▸ **SOURCE MATERIAL**
= Beginning of Section =
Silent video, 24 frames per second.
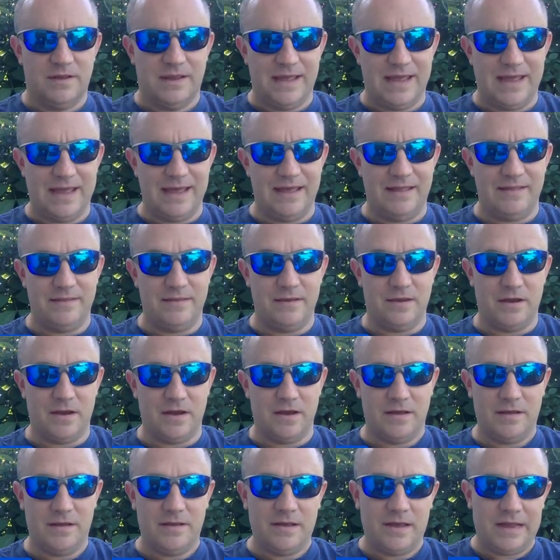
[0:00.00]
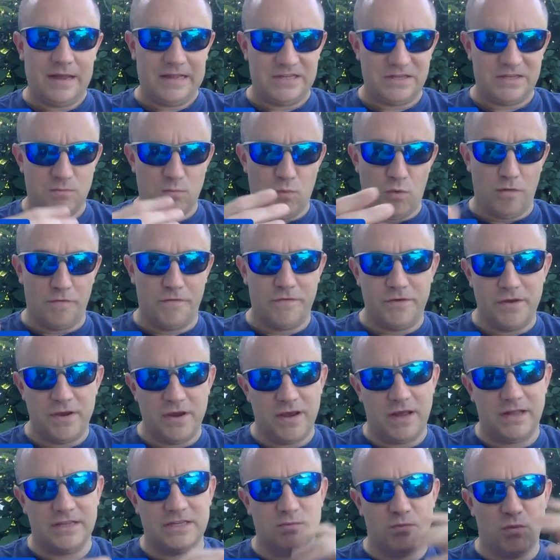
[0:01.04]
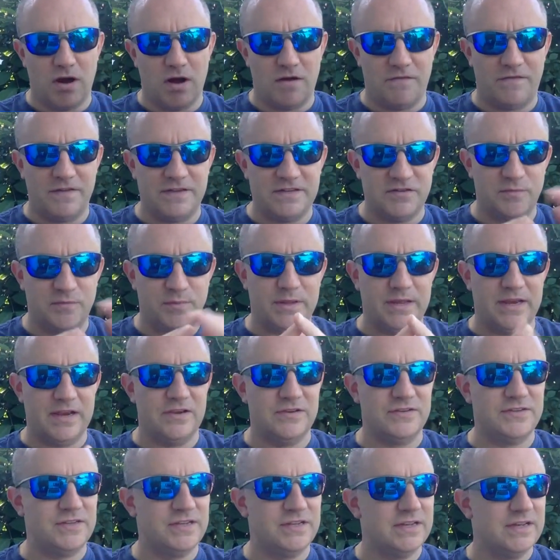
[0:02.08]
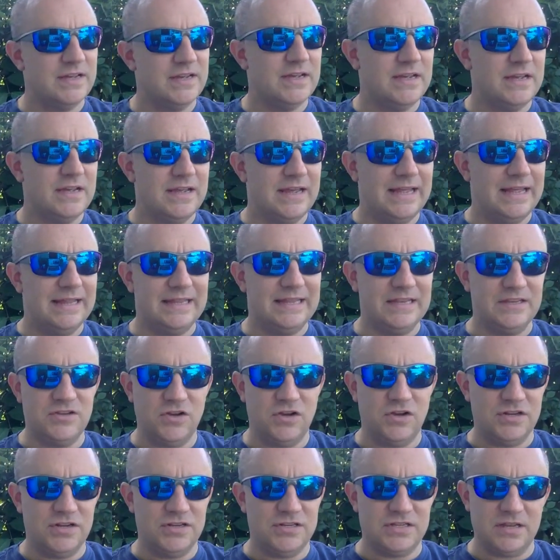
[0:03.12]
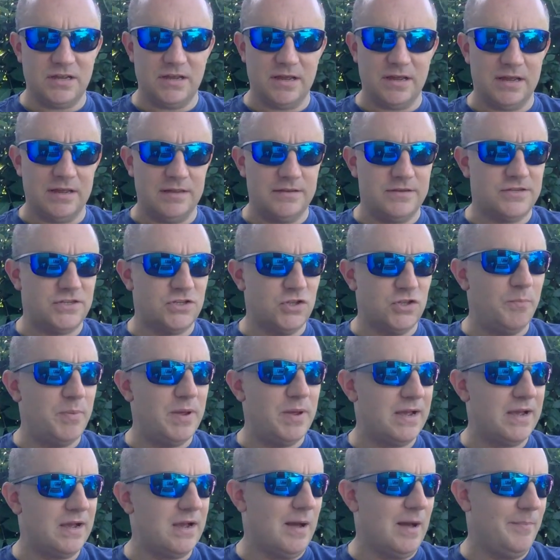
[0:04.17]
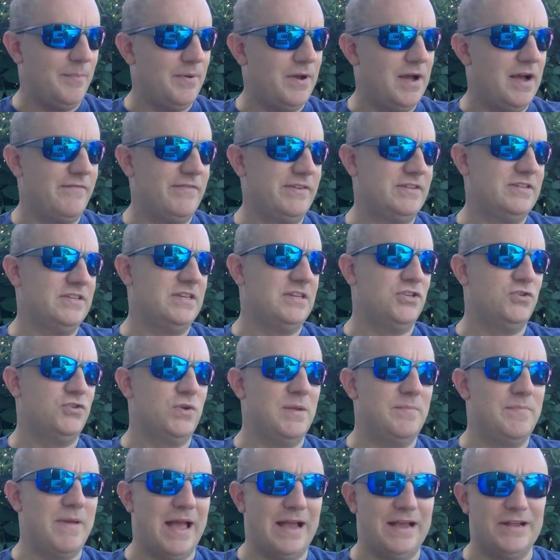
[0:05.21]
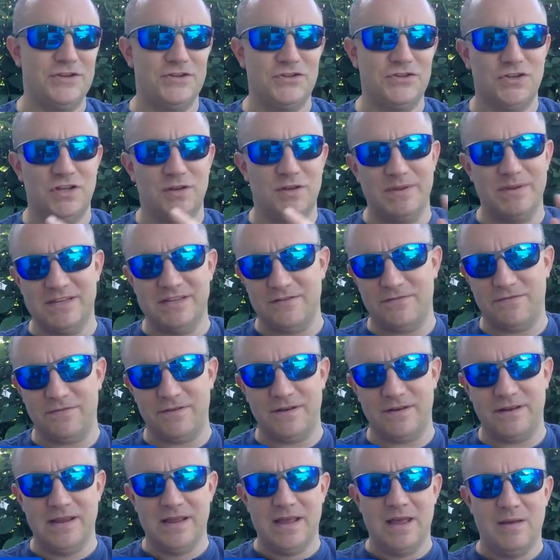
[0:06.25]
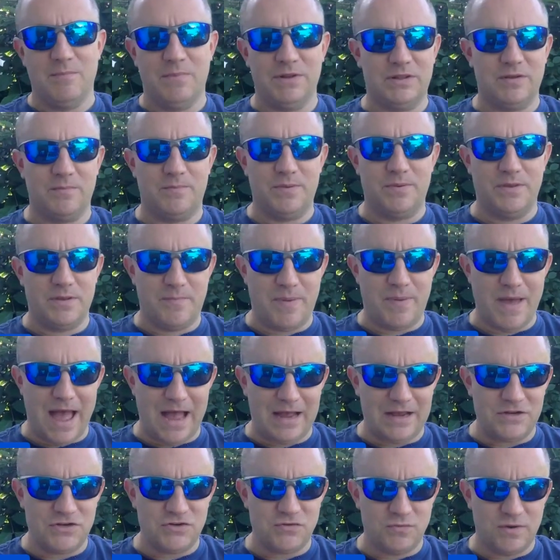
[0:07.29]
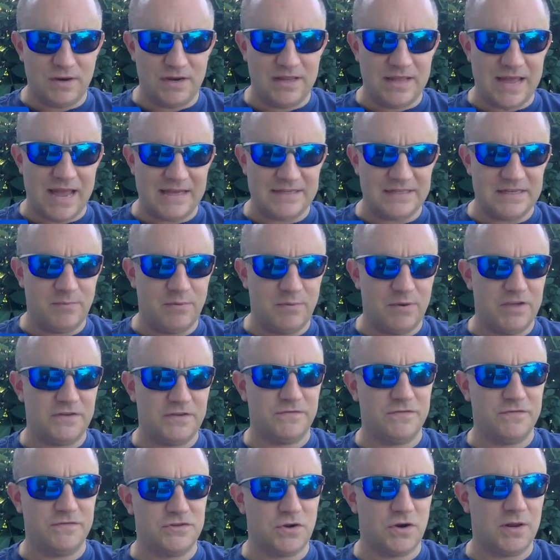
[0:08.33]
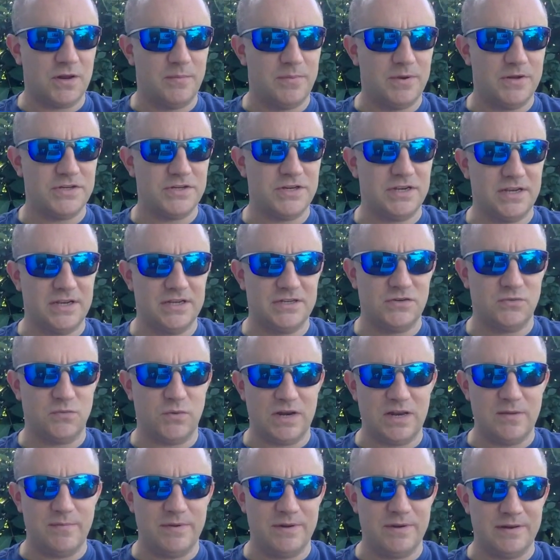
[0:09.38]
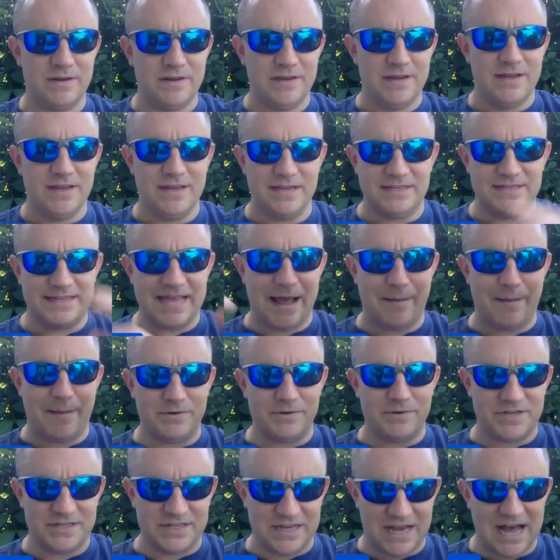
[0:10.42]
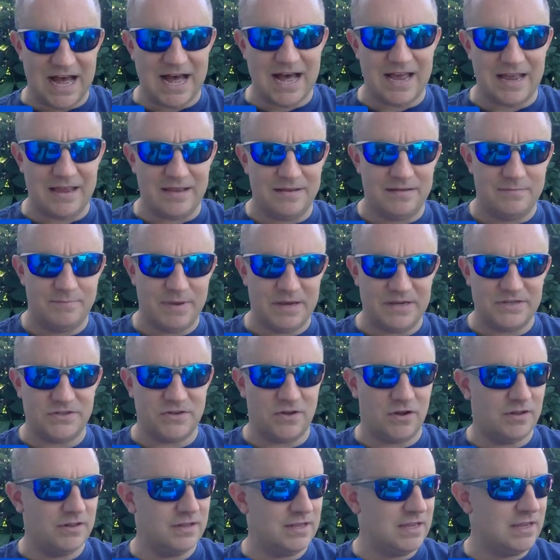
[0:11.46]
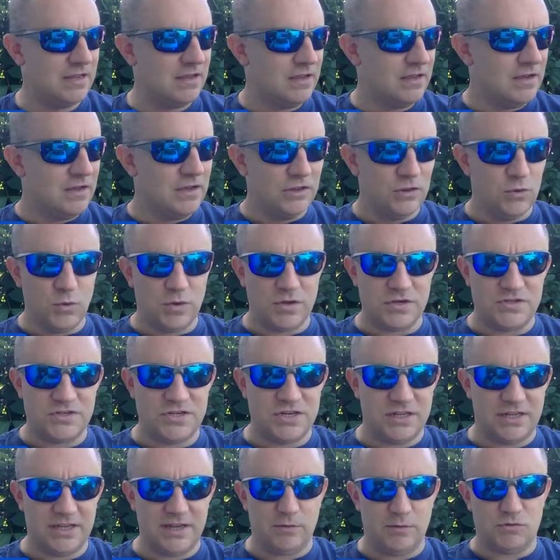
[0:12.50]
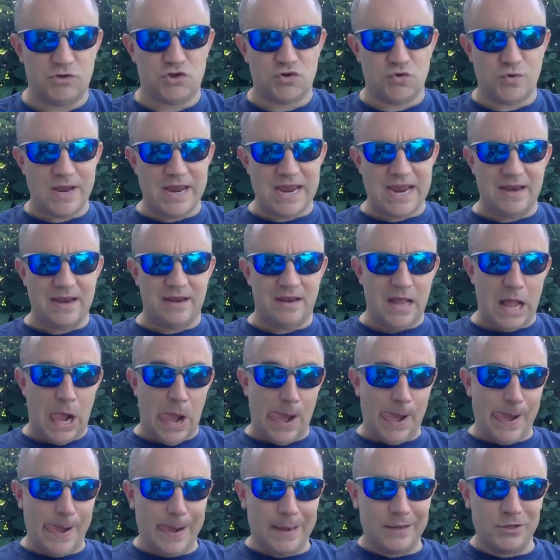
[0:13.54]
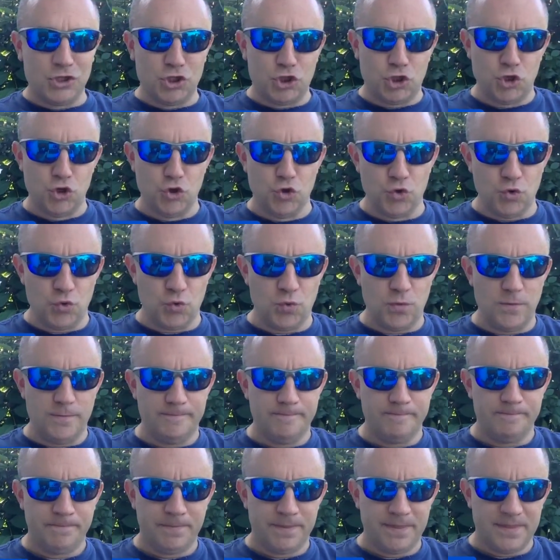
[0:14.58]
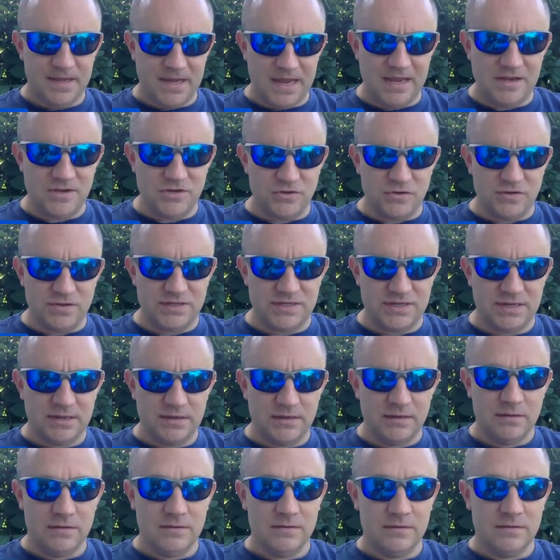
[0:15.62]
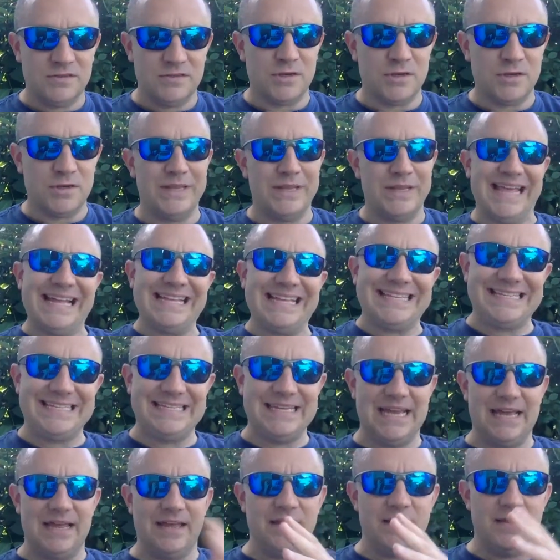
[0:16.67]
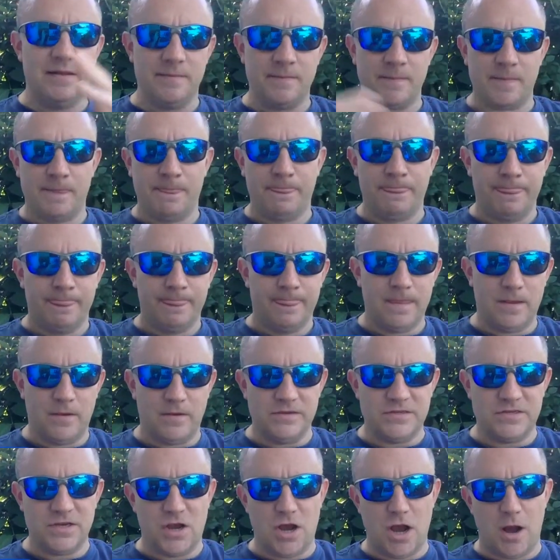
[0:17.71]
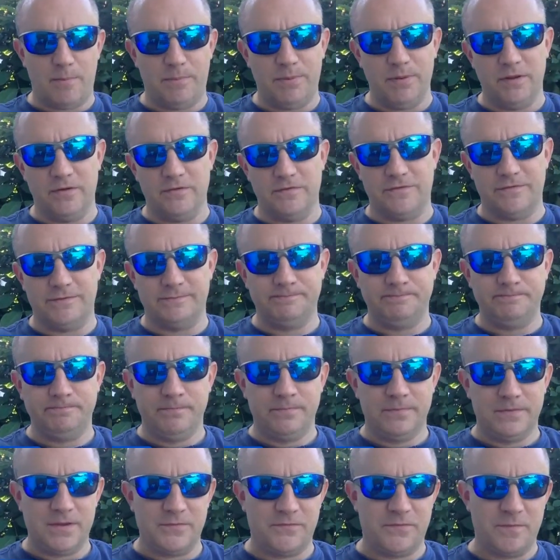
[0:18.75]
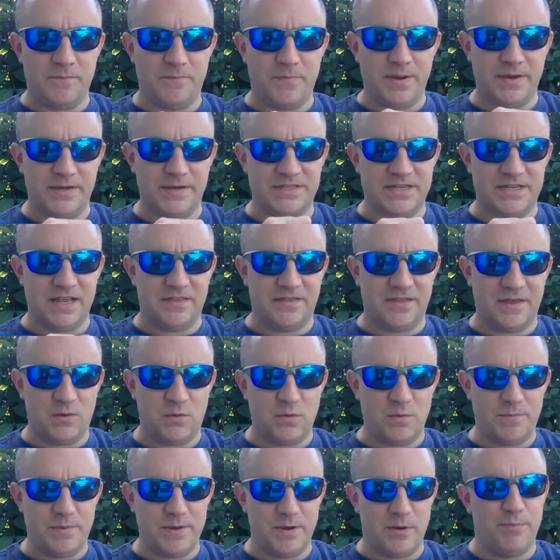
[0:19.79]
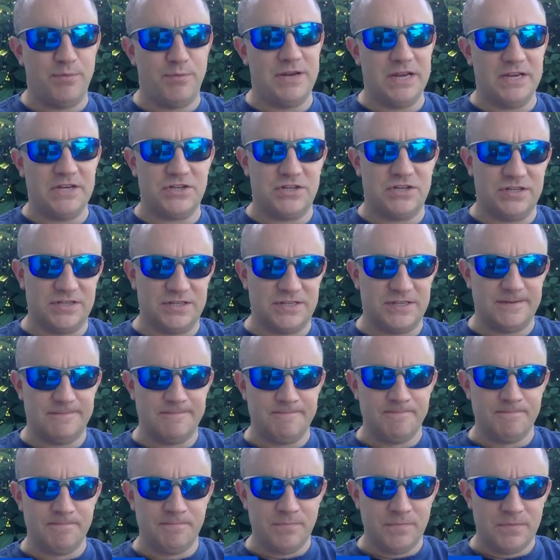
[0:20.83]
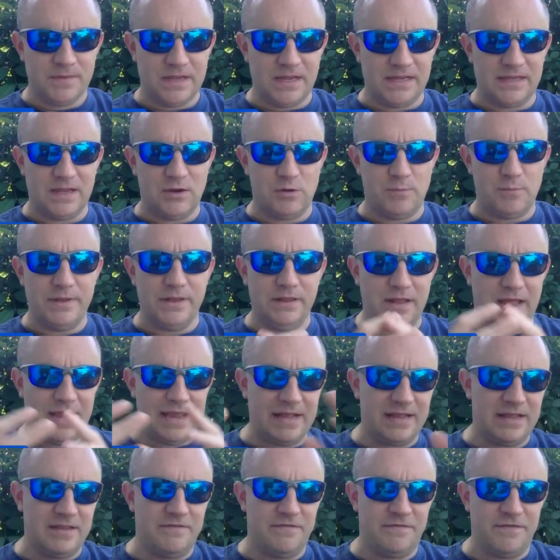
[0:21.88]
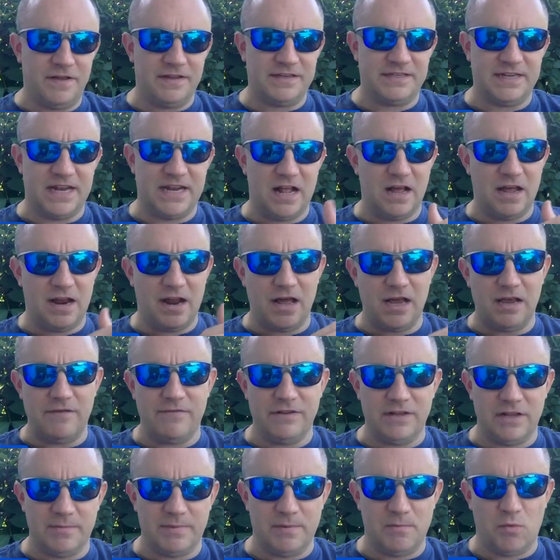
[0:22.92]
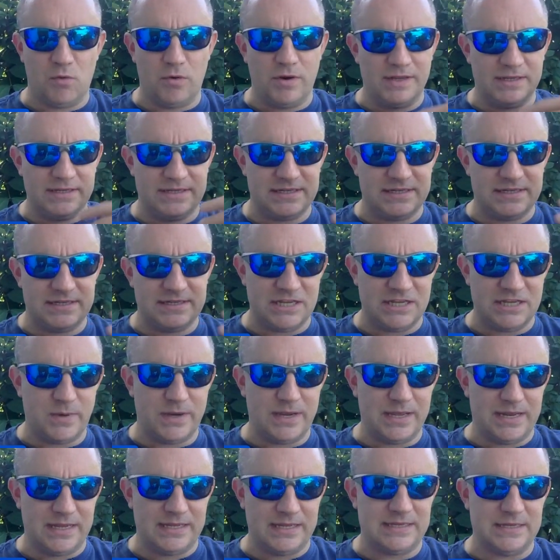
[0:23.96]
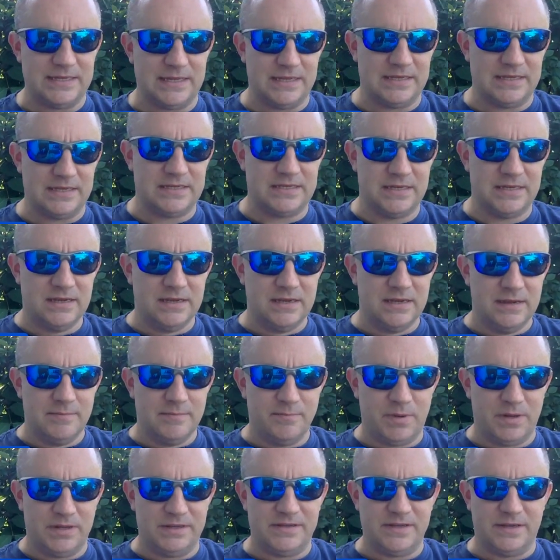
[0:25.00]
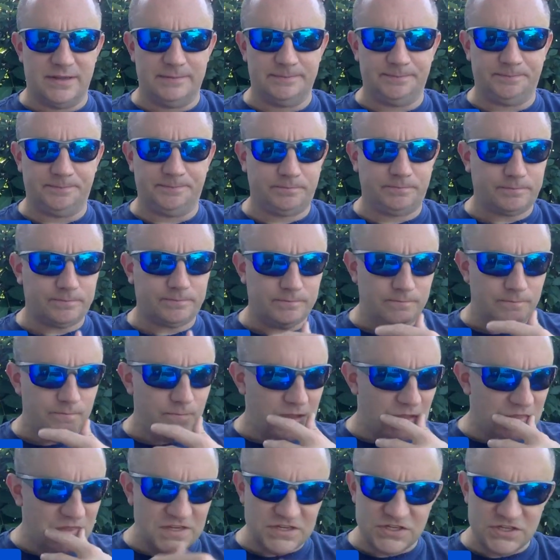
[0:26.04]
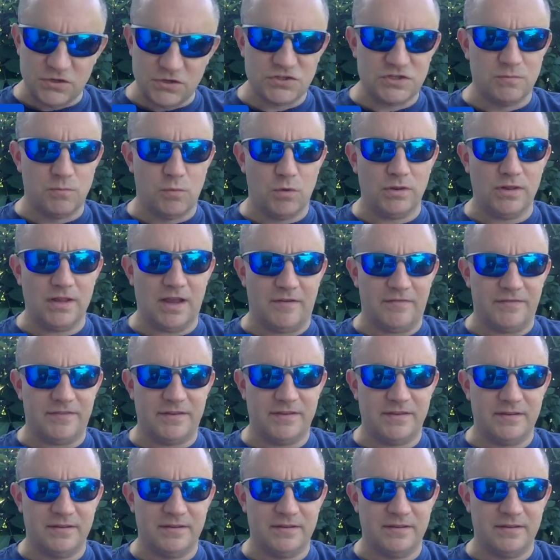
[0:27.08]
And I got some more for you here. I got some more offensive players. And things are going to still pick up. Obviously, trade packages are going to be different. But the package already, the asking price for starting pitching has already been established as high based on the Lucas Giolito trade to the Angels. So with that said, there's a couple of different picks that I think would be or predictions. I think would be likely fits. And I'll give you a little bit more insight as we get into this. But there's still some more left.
= End of Section =
▸ **PROBLEM TO SOLVE**
Everything in the listing above is to be given again exactly, apart from the pictures.

▸ **RESPONSE TO THE TASK**
Silent video, 24 frames per second.
[0:00.00]
[0:01.04]
[0:02.08]
[0:03.12]
[0:04.17]
[0:05.21]
[0:06.25]
[0:07.29]
[0:08.33]
[0:09.38]
[0:10.42]
[0:11.46]
[0:12.50]
[0:13.54]
[0:14.58]
[0:15.62]
[0:16.67]
[0:17.71]
[0:18.75]
[0:19.79]
[0:20.83]
[0:21.88]
[0:22.92]
[0:23.96]
[0:25.00]
[0:26.04]
[0:27.08]
And I got some more for you here. I got some more offensive players. And things are going to still pick up. Obviously, trade packages are going to be different. But the package already, the asking price for starting pitching has already been established as high based on the Lucas Giolito trade to the Angels. So with that said, there's a couple of different picks that I think would be or predictions. I think would be likely fits. And I'll give you a little bit more insight as we get into this. But there's still some more left.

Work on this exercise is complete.